La Toile serait-elle devenue victime de son succès ? A l’origine destinée à resserrer les liens culturels – et politiques – entre les peuples au point de faire de la planète un « village mondial », cette invention digne du « soft power » à l’américaine – convaincre les pays étrangers par adhésion volontaire et non par l’utilisation de la force d’adopter les valeurs occidentales – connaît aujourd’hui bien des vicissitudes.
Avec plus d’un milliard d’internautes dans le monde (211 millions en Amérique et 162 en Chine), cet outil informatique a réussi à bouleverser bien des habitudes en faveur de la démocratie : la transmission en temps réel et au niveau mondial des informations a imprimé sa marque aussi bien aux conflits et aux campagnes électorales qu’aux stratégies économiques et aux diplomaties. Ces dernières sont désormais questionnées directement par de simples mais nombreux citoyens comme l’atteste, selon des responsables du Département d’Etat, une pratique devenue courante aux Etats-Unis. Une liberté sans frontière et sans restriction en apparence.
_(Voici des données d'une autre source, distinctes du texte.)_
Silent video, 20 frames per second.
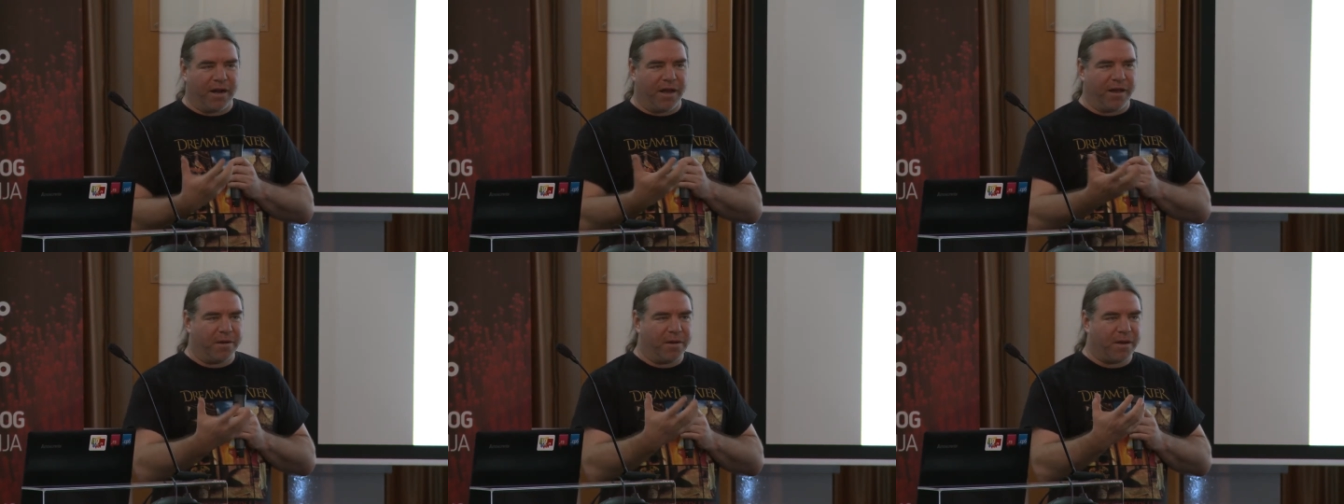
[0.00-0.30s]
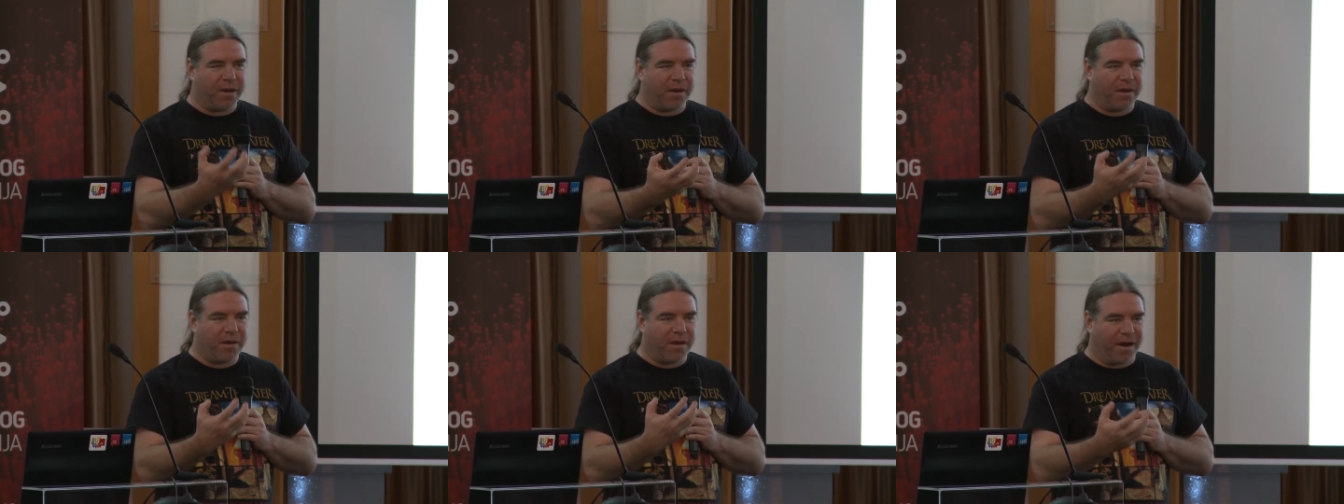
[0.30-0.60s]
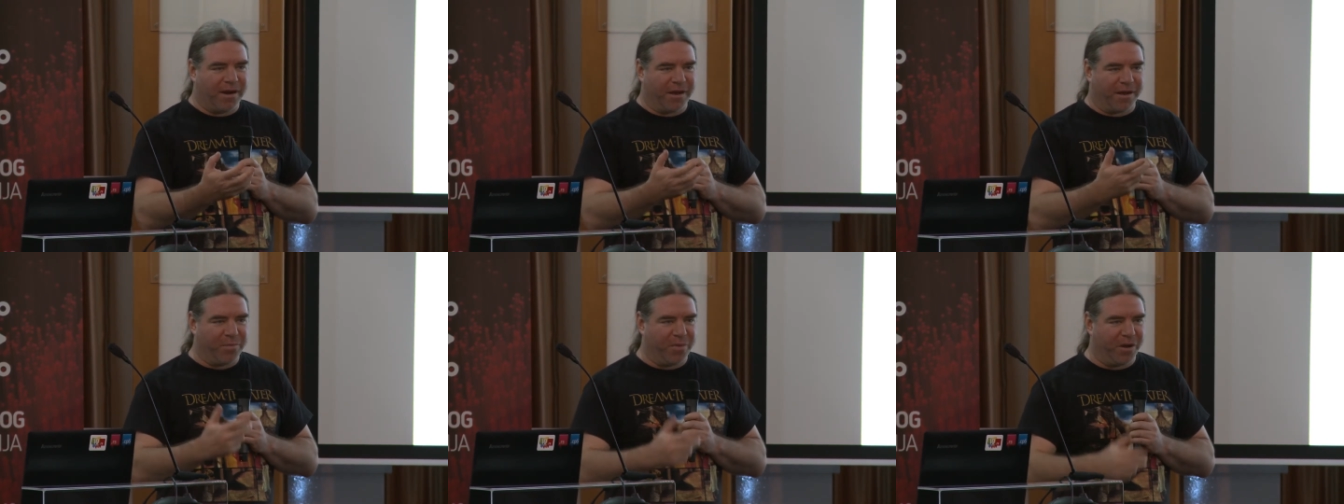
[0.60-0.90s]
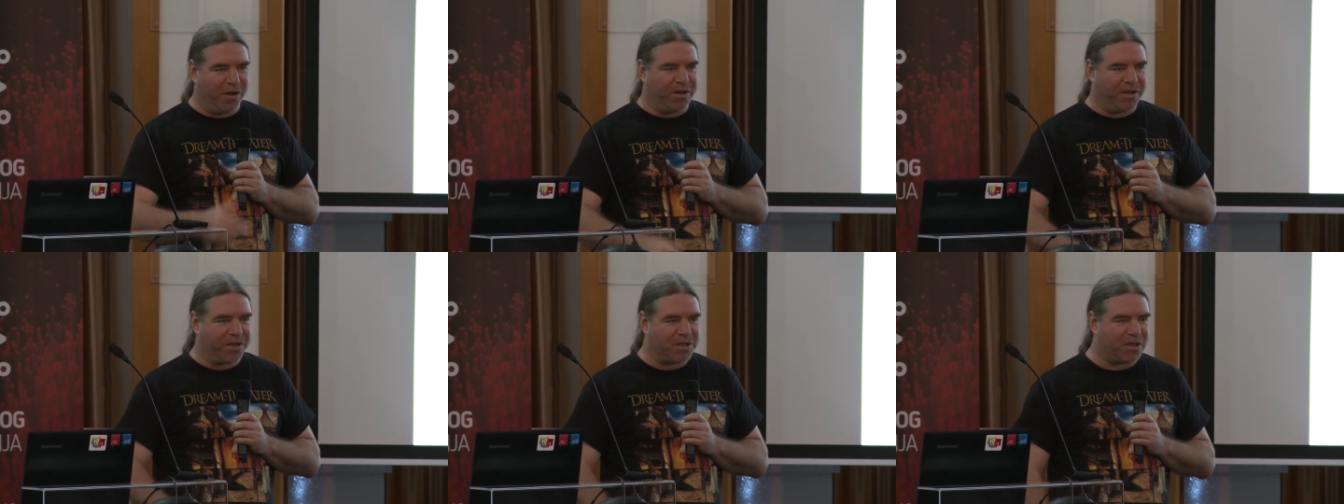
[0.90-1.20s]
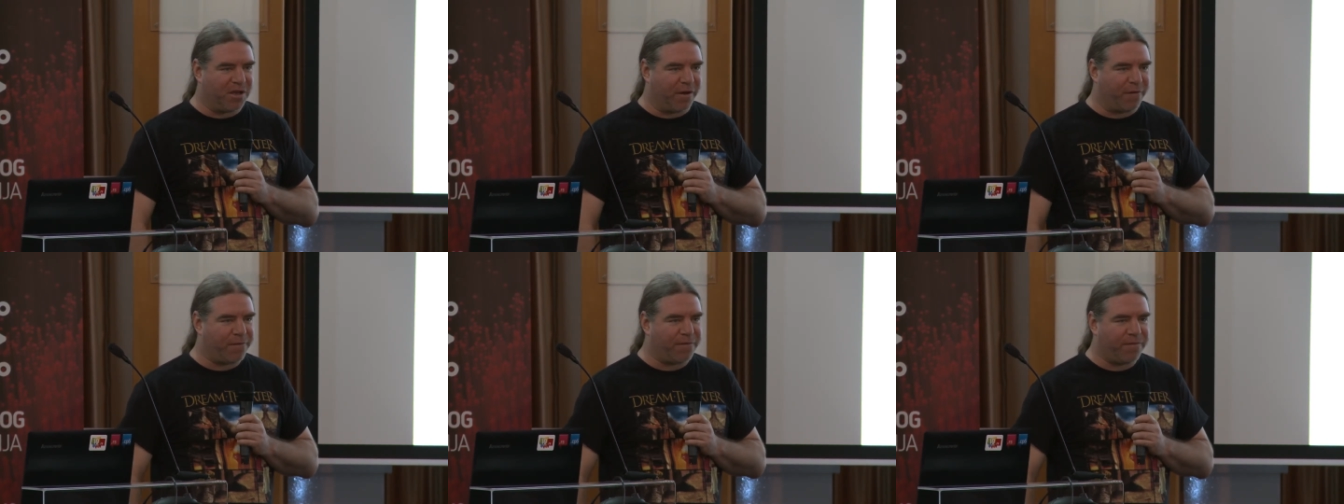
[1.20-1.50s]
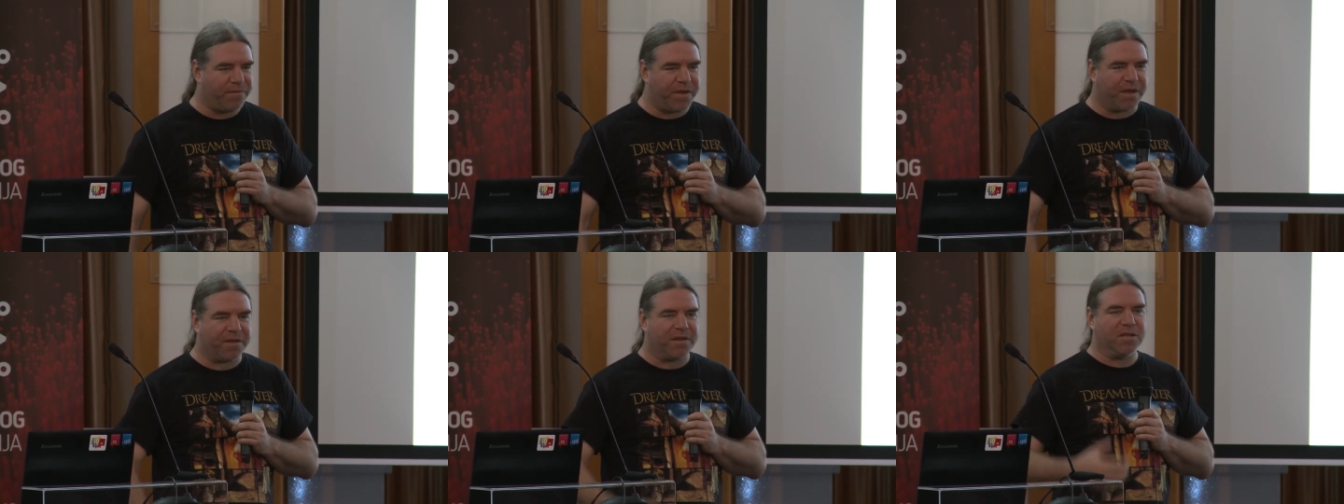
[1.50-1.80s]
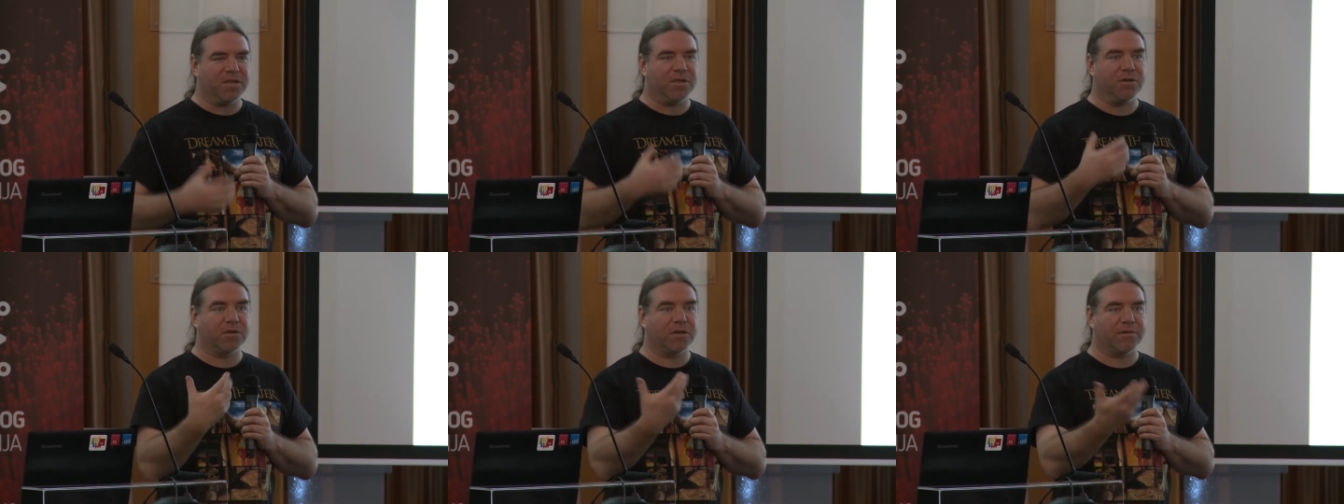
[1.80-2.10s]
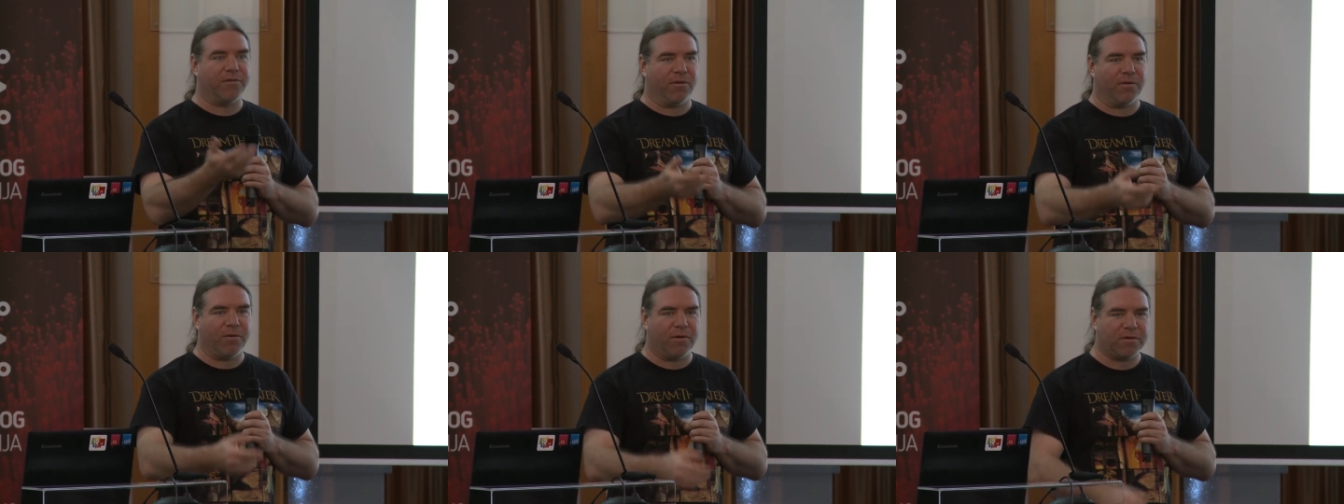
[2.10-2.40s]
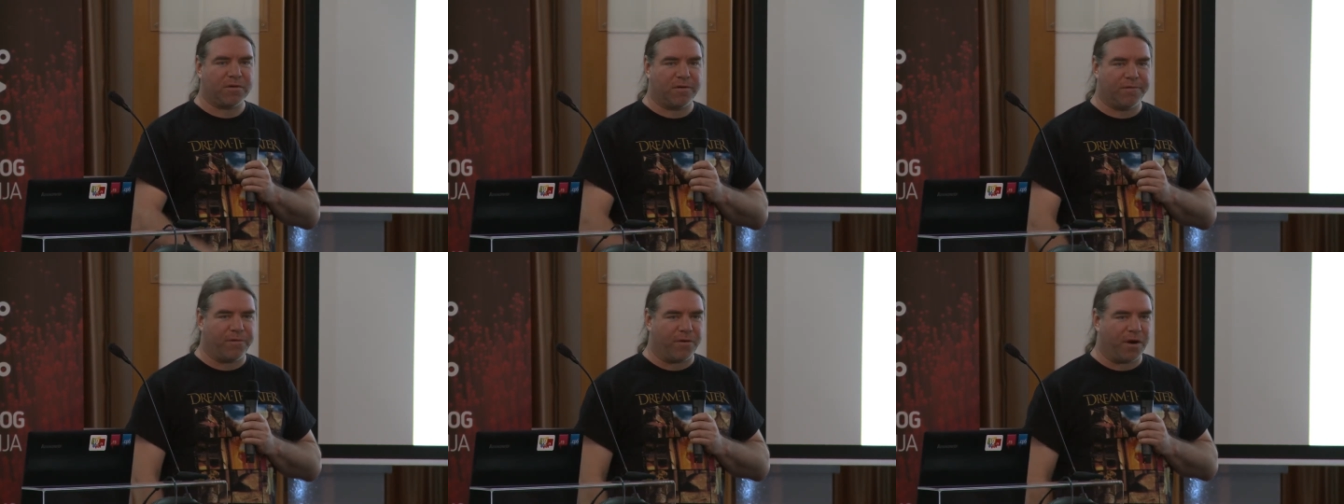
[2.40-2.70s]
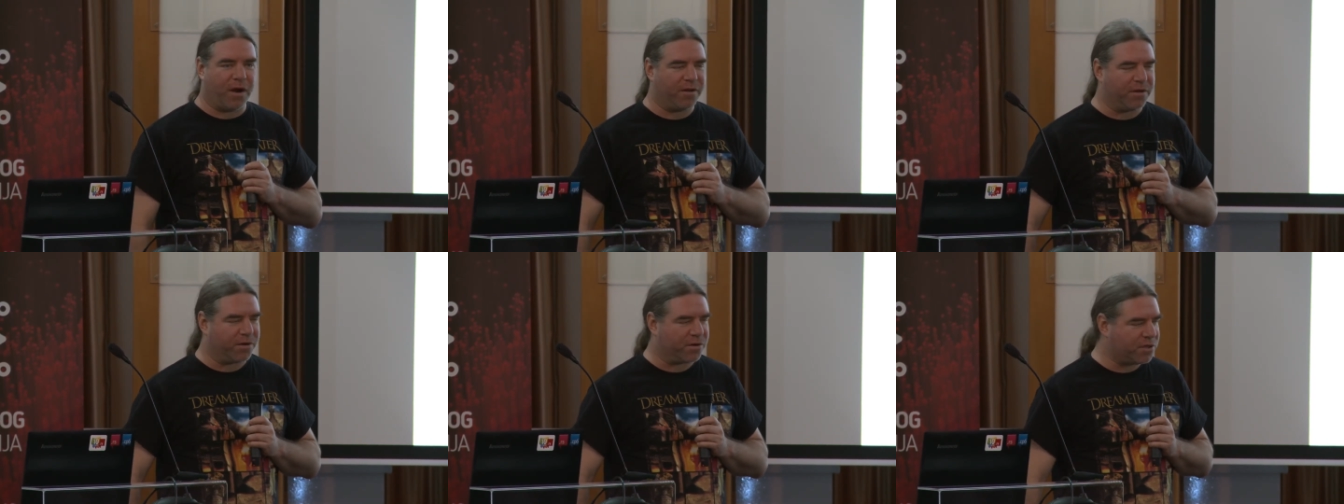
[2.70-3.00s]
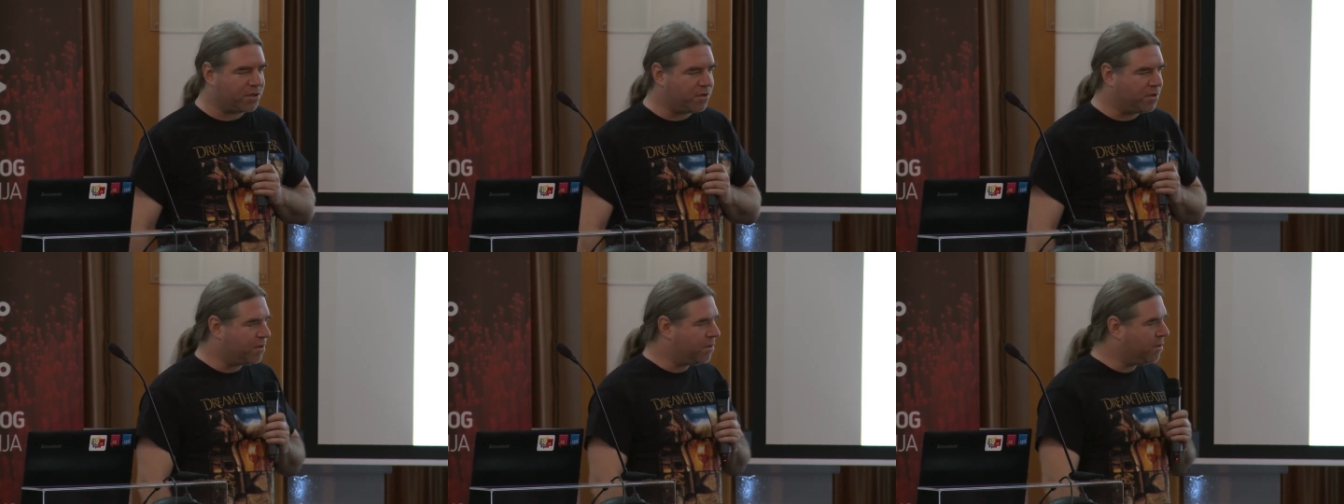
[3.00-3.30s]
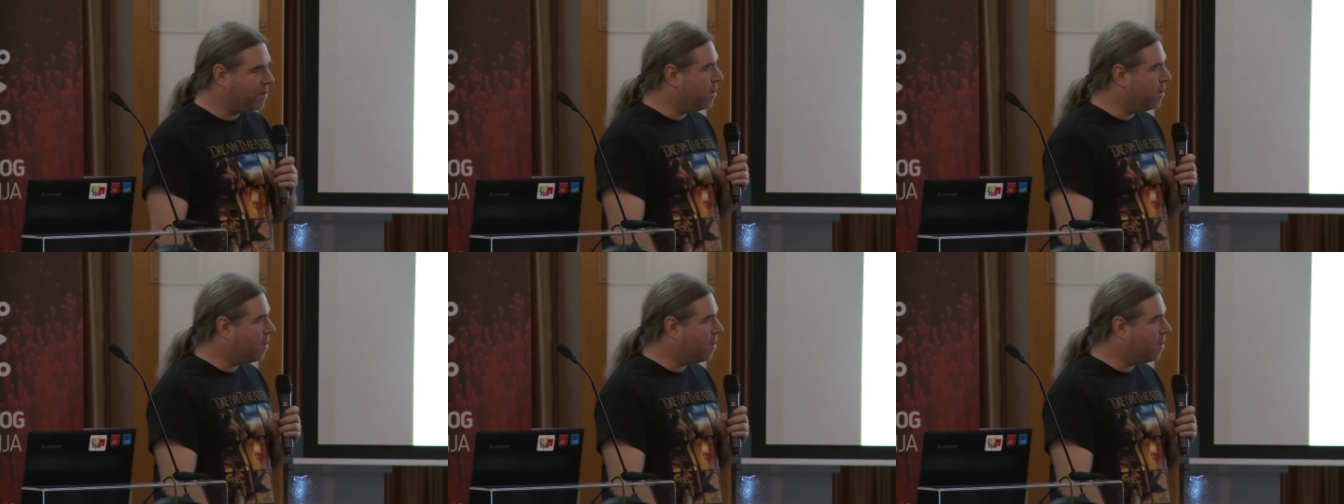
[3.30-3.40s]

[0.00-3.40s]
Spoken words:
like building stuff that is useful also for others.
Mais Internet connaît des évolutions inquiétantes où se rejoignent pêle-mêle ceux qui, sous couvert de cette liberté, savent exploiter ou restreindre à leur profit le réseau des internautes.
Faudra-t-il par exemple se féliciter, après l’arrêt récent de la Cour de Cassation, de la fin du monopole français sur les jeux et de son ouverture sur le net ? On pourrait à première vue se réjouir de cette forme de libéralisation. Mais les encouragements au gain – illusoires et socialement apaisants – en disent également long sur les appétits du secteur: la moitié du chiffre d’affaires des paris sportifs proviendra d’Internet dans la prochaine décennie. Soit une prévision mondiale de 39 milliards d’Euros de recettes pour les paris en ligne en 2010, de 140 en 2015 contre seulement 15 milliards aujourd’hui. Dans un livre récent cité par « Le Monde », un ancien entrepreneur de la Silicon Valley dénonce pour sa part les moteurs de recherche qui, à force d’accumulations d’informations sur les utilisateurs, « en savent beaucoup plus sur nos habitudes, nos centres d’intérêts et nos désirs que nos amis, ceux qui nous sont chers et notre psy réunis » ! Manipulée par ceux qui préfèrent se réfugier dans le virtuel plutôt que d’apparaître au grand jour, la Toile devient aussi un enjeu sécuritaire : les sites islamistes radicaux s’en servent pour recruter et transmettre des instructions codées. Sans parler des cyberattaques récentes en provenance de la Chine et lancées contre des sites militaires occidentaux. Que dire en outre des procédés de censure instaurés par de nombreux Etats pour combattre leurs dissidents ? de la Chine – encore – à la Syrie en passant par Cuba, l’Arabie saoudite ou l’Iran, des blogs sont interdits, des adresses filtrées et des cyberdissidents lourdement condamnés ou emprisonnés. Avec la complicité des fournisseurs d’accès tenus « légalement » de se soumettre à la législation « restrictive » du pays hôte.
Pour lutter contre les nouvelles formes de terrorisme, le Ministre allemand de l’intérieur vient de proposer que des policiers spécialisés puissent « visiter les ordinateurs privés de suspects » afin de « voir ce qu’ils préparent ». Cette proposition de Wolfgang Schaüble a suscité, on s’en doute, bien de l’émoi outre-rhin. Elle ne fait toutefois que refléter – et répondre? – à la nature des dangers qui menace un usage de la Toile « en bon père de famille ».